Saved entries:
-- Opening Marker --

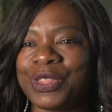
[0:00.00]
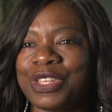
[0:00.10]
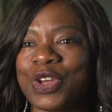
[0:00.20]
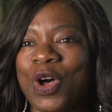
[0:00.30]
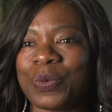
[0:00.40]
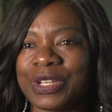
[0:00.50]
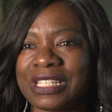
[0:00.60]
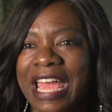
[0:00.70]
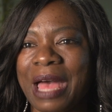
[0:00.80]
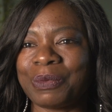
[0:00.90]
with the Dogwood
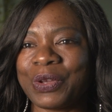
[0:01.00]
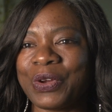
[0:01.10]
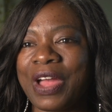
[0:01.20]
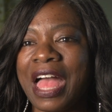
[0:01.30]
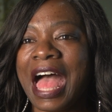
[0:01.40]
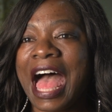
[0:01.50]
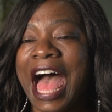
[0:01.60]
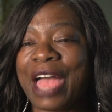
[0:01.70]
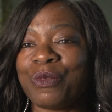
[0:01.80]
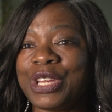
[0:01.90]
chapter.
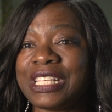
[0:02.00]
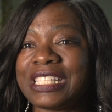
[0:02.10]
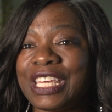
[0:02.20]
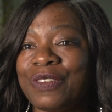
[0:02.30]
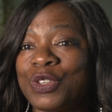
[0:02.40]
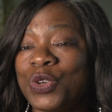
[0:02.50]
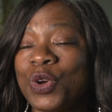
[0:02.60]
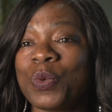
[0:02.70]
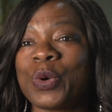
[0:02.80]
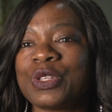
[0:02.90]
I received two
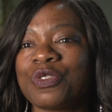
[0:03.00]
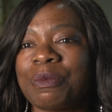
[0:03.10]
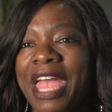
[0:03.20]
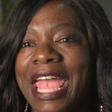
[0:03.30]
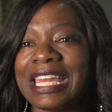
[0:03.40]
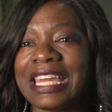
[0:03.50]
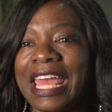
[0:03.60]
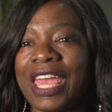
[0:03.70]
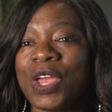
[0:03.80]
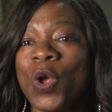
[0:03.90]
awards from
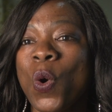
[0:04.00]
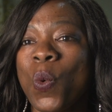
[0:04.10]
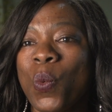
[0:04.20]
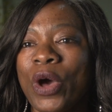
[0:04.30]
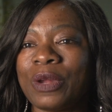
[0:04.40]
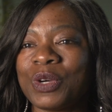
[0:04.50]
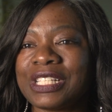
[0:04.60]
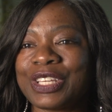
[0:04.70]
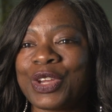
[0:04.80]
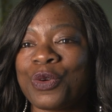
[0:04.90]
A&A. One
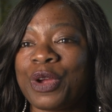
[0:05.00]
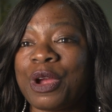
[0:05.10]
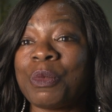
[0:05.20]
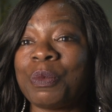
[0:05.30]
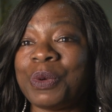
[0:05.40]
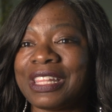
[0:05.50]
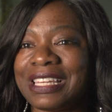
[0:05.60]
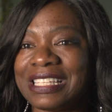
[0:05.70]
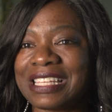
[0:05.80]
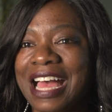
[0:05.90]
was a Career
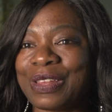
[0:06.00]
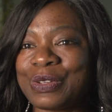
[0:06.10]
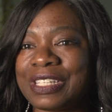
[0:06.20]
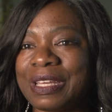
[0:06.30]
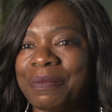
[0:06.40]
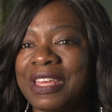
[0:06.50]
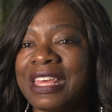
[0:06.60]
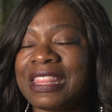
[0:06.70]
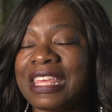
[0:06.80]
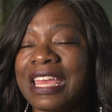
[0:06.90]
Mobility Scholarship.
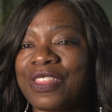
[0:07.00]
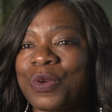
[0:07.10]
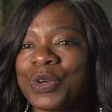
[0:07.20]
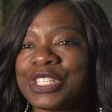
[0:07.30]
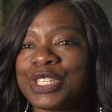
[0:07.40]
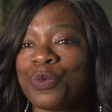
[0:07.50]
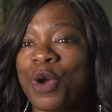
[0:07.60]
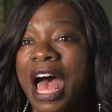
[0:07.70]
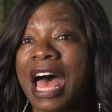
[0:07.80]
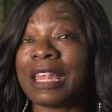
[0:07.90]
The other was the
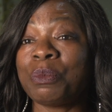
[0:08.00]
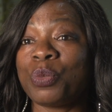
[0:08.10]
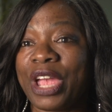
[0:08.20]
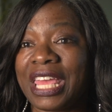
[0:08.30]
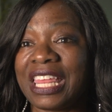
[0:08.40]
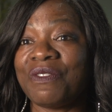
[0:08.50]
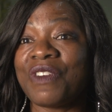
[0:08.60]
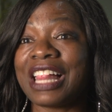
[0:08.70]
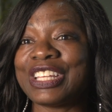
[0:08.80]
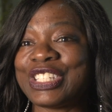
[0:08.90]
Ron Brady
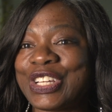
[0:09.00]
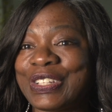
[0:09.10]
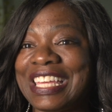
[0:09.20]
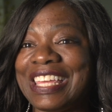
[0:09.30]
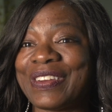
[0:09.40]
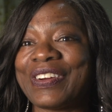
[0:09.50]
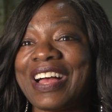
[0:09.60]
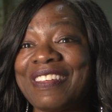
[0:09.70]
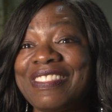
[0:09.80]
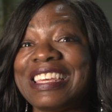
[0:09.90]
Volunteer Leader
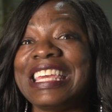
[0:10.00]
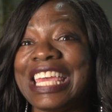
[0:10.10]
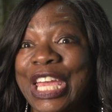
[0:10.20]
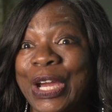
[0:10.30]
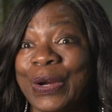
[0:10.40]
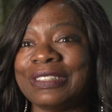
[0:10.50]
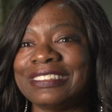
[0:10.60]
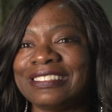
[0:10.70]
of the Year.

-- Closing Marker --

Could you write out every line above exactly as it stands, with no images?

Solution:
[0:00.00]
[0:00.10]
[0:00.20]
[0:00.30]
[0:00.40]
[0:00.50]
[0:00.60]
[0:00.70]
[0:00.80]
[0:00.90]
with the Dogwood
[0:01.00]
[0:01.10]
[0:01.20]
[0:01.30]
[0:01.40]
[0:01.50]
[0:01.60]
[0:01.70]
[0:01.80]
[0:01.90]
chapter.
[0:02.00]
[0:02.10]
[0:02.20]
[0:02.30]
[0:02.40]
[0:02.50]
[0:02.60]
[0:02.70]
[0:02.80]
[0:02.90]
I received two
[0:03.00]
[0:03.10]
[0:03.20]
[0:03.30]
[0:03.40]
[0:03.50]
[0:03.60]
[0:03.70]
[0:03.80]
[0:03.90]
awards from
[0:04.00]
[0:04.10]
[0:04.20]
[0:04.30]
[0:04.40]
[0:04.50]
[0:04.60]
[0:04.70]
[0:04.80]
[0:04.90]
A&A. One
[0:05.00]
[0:05.10]
[0:05.20]
[0:05.30]
[0:05.40]
[0:05.50]
[0:05.60]
[0:05.70]
[0:05.80]
[0:05.90]
was a Career
[0:06.00]
[0:06.10]
[0:06.20]
[0:06.30]
[0:06.40]
[0:06.50]
[0:06.60]
[0:06.70]
[0:06.80]
[0:06.90]
Mobility Scholarship.
[0:07.00]
[0:07.10]
[0:07.20]
[0:07.30]
[0:07.40]
[0:07.50]
[0:07.60]
[0:07.70]
[0:07.80]
[0:07.90]
The other was the
[0:08.00]
[0:08.10]
[0:08.20]
[0:08.30]
[0:08.40]
[0:08.50]
[0:08.60]
[0:08.70]
[0:08.80]
[0:08.90]
Ron Brady
[0:09.00]
[0:09.10]
[0:09.20]
[0:09.30]
[0:09.40]
[0:09.50]
[0:09.60]
[0:09.70]
[0:09.80]
[0:09.90]
Volunteer Leader
[0:10.00]
[0:10.10]
[0:10.20]
[0:10.30]
[0:10.40]
[0:10.50]
[0:10.60]
[0:10.70]
of the Year.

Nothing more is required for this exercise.